Collected data:
--------------------------------

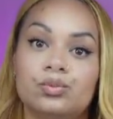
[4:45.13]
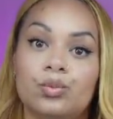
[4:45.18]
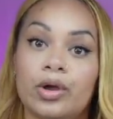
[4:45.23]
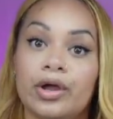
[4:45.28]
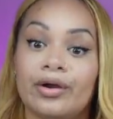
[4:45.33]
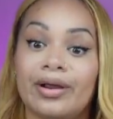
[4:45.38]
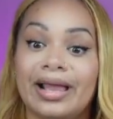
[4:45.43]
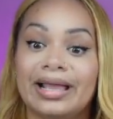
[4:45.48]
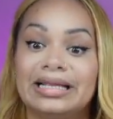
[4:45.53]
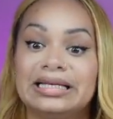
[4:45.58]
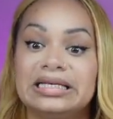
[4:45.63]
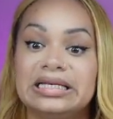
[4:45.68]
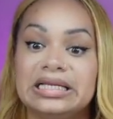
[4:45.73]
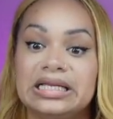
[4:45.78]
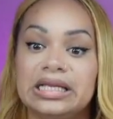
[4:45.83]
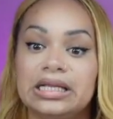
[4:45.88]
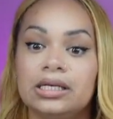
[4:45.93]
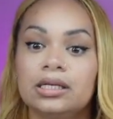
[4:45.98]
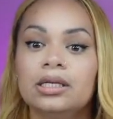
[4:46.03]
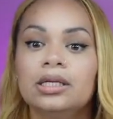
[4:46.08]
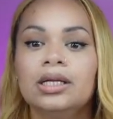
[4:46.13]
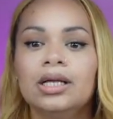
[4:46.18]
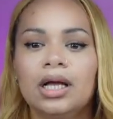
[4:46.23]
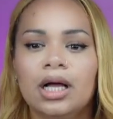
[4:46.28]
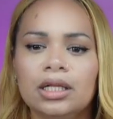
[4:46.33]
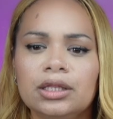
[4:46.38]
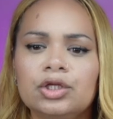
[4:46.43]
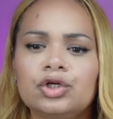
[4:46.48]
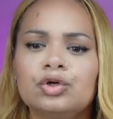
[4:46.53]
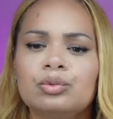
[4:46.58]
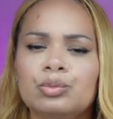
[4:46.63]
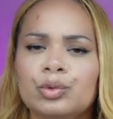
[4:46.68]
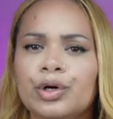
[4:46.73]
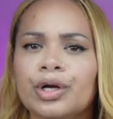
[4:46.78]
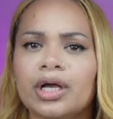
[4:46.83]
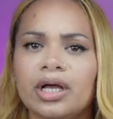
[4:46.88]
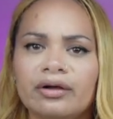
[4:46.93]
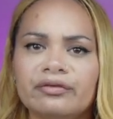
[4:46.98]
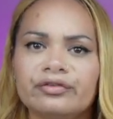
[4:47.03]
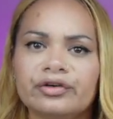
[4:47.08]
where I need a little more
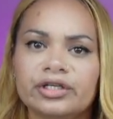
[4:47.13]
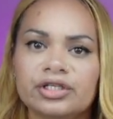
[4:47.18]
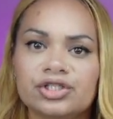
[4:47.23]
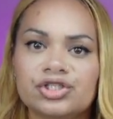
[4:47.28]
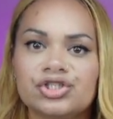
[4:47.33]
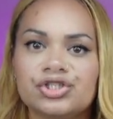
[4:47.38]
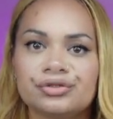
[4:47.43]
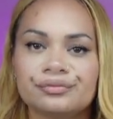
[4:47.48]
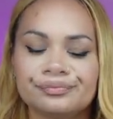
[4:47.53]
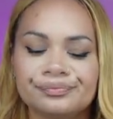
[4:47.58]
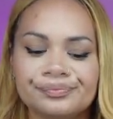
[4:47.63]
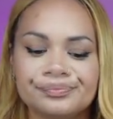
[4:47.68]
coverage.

--------------------------------

Return every entry unchanged and skip the pictures.

* **Output of the exercise**
[4:45.13]
[4:45.18]
[4:45.23]
[4:45.28]
[4:45.33]
[4:45.38]
[4:45.43]
[4:45.48]
[4:45.53]
[4:45.58]
[4:45.63]
[4:45.68]
[4:45.73]
[4:45.78]
[4:45.83]
[4:45.88]
[4:45.93]
[4:45.98]
[4:46.03]
[4:46.08]
[4:46.13]
[4:46.18]
[4:46.23]
[4:46.28]
[4:46.33]
[4:46.38]
[4:46.43]
[4:46.48]
[4:46.53]
[4:46.58]
[4:46.63]
[4:46.68]
[4:46.73]
[4:46.78]
[4:46.83]
[4:46.88]
[4:46.93]
[4:46.98]
[4:47.03]
[4:47.08]
where I need a little more
[4:47.13]
[4:47.18]
[4:47.23]
[4:47.28]
[4:47.33]
[4:47.38]
[4:47.43]
[4:47.48]
[4:47.53]
[4:47.58]
[4:47.63]
[4:47.68]
coverage.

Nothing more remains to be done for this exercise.